What is wanted is every line below from the one with "[0:01.50-0:02.50]" up to and including the one with "[0:09.00-0:10.00]", retyped exactly, pictures excluded, nothing else.

====== MATERIAL TO PROCESS

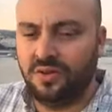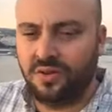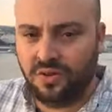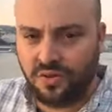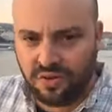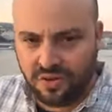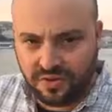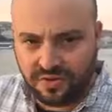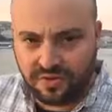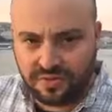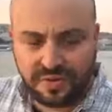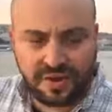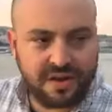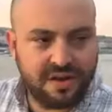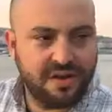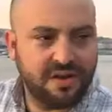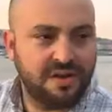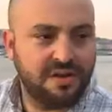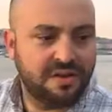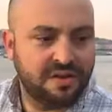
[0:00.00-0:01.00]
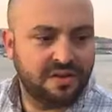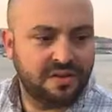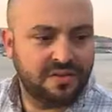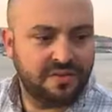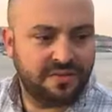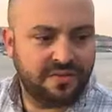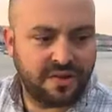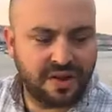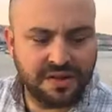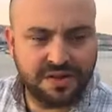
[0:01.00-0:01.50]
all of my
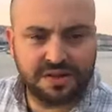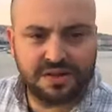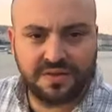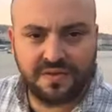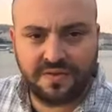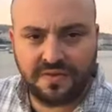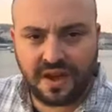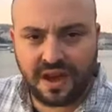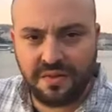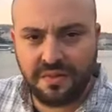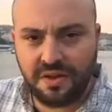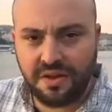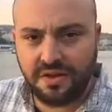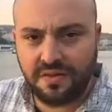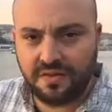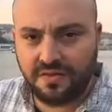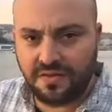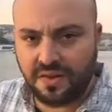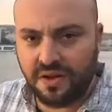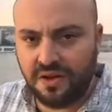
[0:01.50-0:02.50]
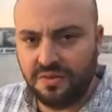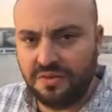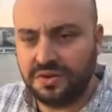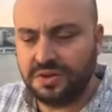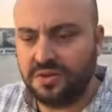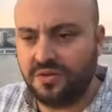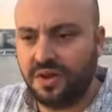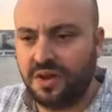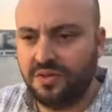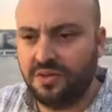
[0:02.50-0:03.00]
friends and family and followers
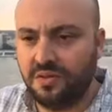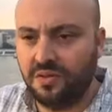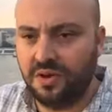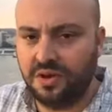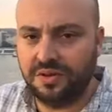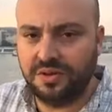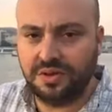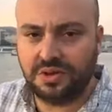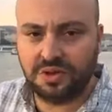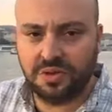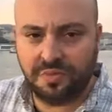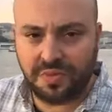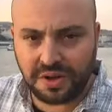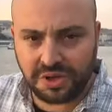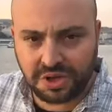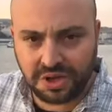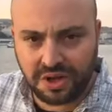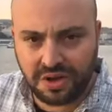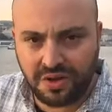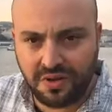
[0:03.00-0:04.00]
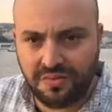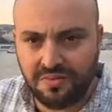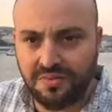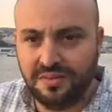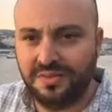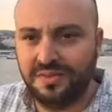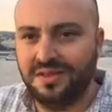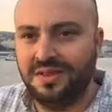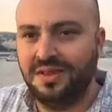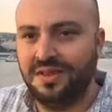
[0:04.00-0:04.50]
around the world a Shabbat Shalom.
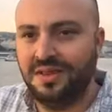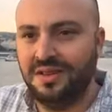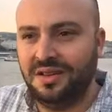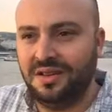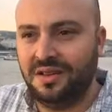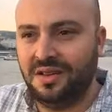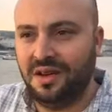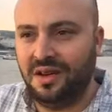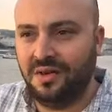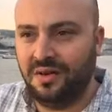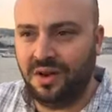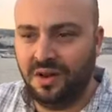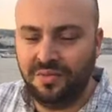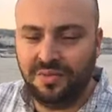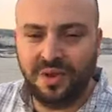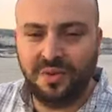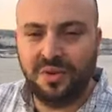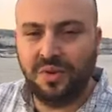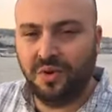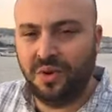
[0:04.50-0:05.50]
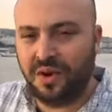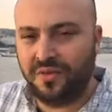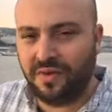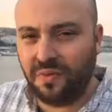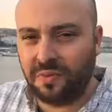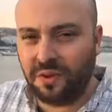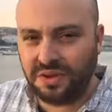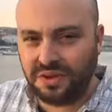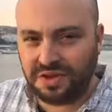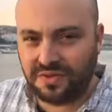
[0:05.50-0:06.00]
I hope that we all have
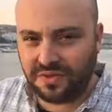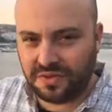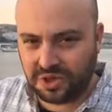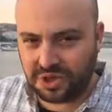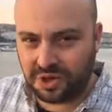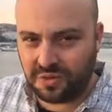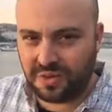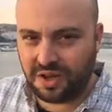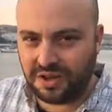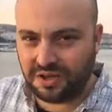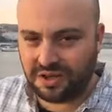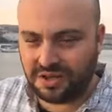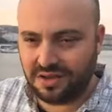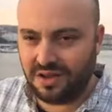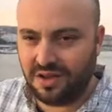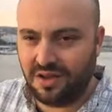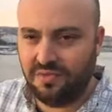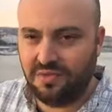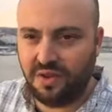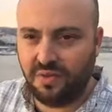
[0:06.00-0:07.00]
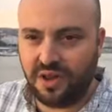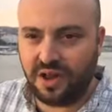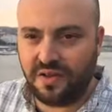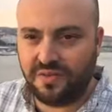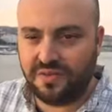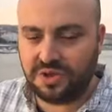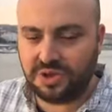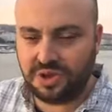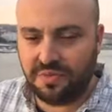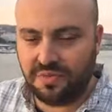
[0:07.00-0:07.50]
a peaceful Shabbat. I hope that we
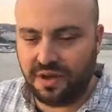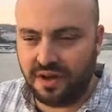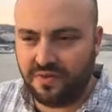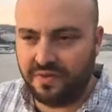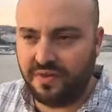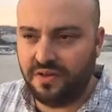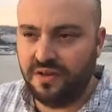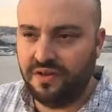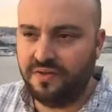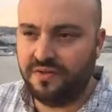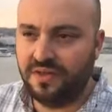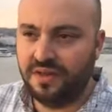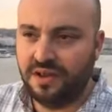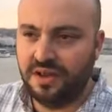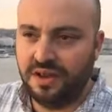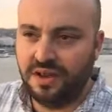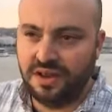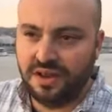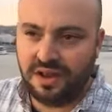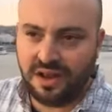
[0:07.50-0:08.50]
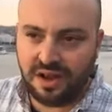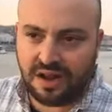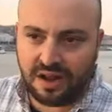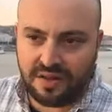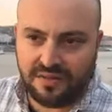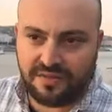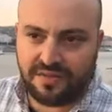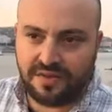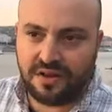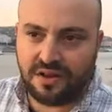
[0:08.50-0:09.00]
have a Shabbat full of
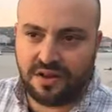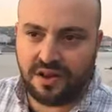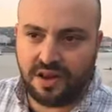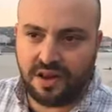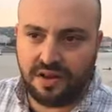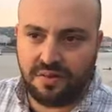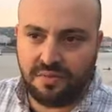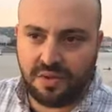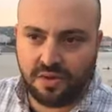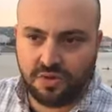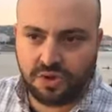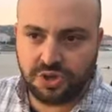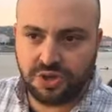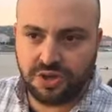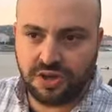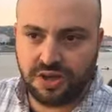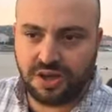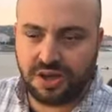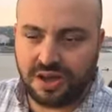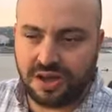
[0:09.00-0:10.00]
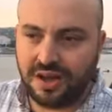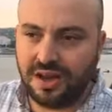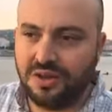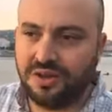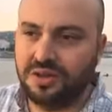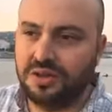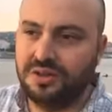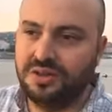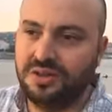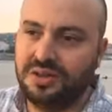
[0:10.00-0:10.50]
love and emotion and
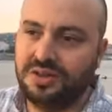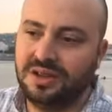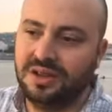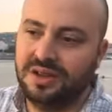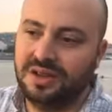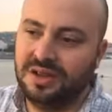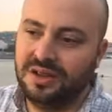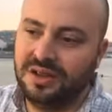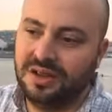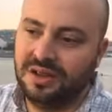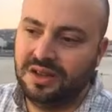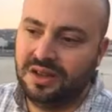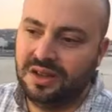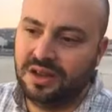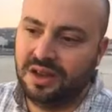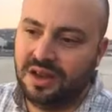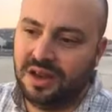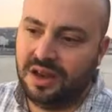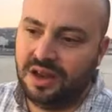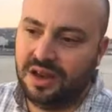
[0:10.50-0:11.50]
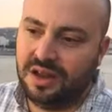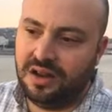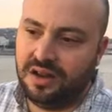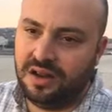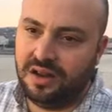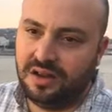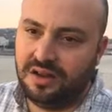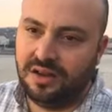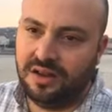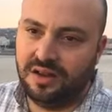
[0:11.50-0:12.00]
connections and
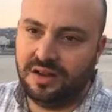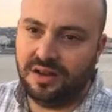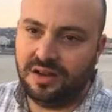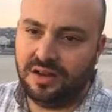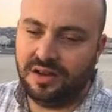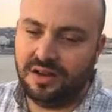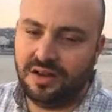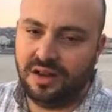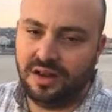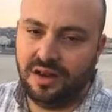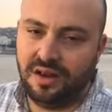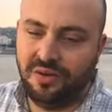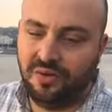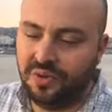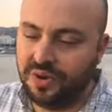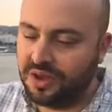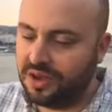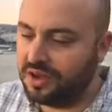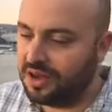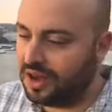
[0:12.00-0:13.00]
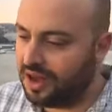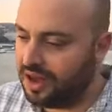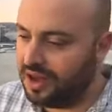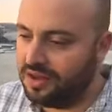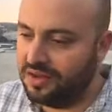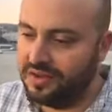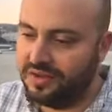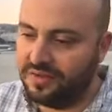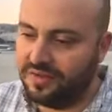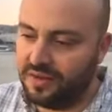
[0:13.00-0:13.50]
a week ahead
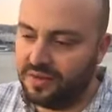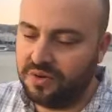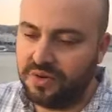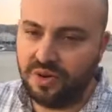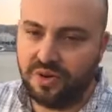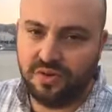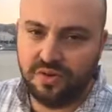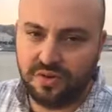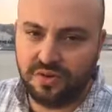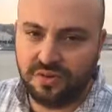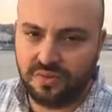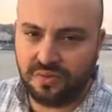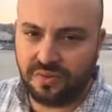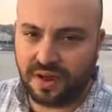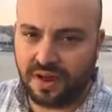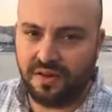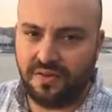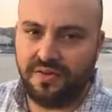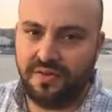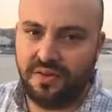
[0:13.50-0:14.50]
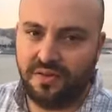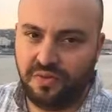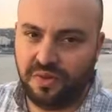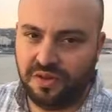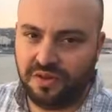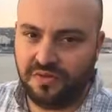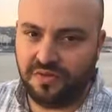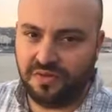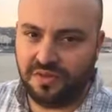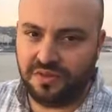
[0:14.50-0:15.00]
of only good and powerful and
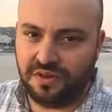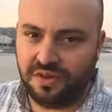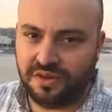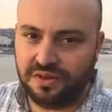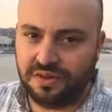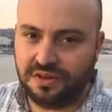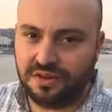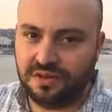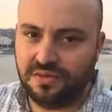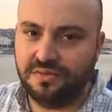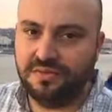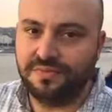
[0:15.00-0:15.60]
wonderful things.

============
====== MATERIAL TO PROCESS

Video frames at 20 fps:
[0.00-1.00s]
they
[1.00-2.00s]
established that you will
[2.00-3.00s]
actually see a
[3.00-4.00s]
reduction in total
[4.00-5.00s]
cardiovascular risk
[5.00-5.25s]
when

============
====== MATERIAL TO PROCESS

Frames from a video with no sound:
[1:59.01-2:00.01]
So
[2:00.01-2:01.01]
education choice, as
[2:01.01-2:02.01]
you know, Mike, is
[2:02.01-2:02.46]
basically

============

_RESPONSE FOR THIS EXERCISE_
[0:01.50-0:02.50]
[0:02.50-0:03.00]
friends and family and followers
[0:03.00-0:04.00]
[0:04.00-0:04.50]
around the world a Shabbat Shalom.
[0:04.50-0:05.50]
[0:05.50-0:06.00]
I hope that we all have
[0:06.00-0:07.00]
[0:07.00-0:07.50]
a peaceful Shabbat. I hope that we
[0:07.50-0:08.50]
[0:08.50-0:09.00]
have a Shabbat full of
[0:09.00-0:10.00]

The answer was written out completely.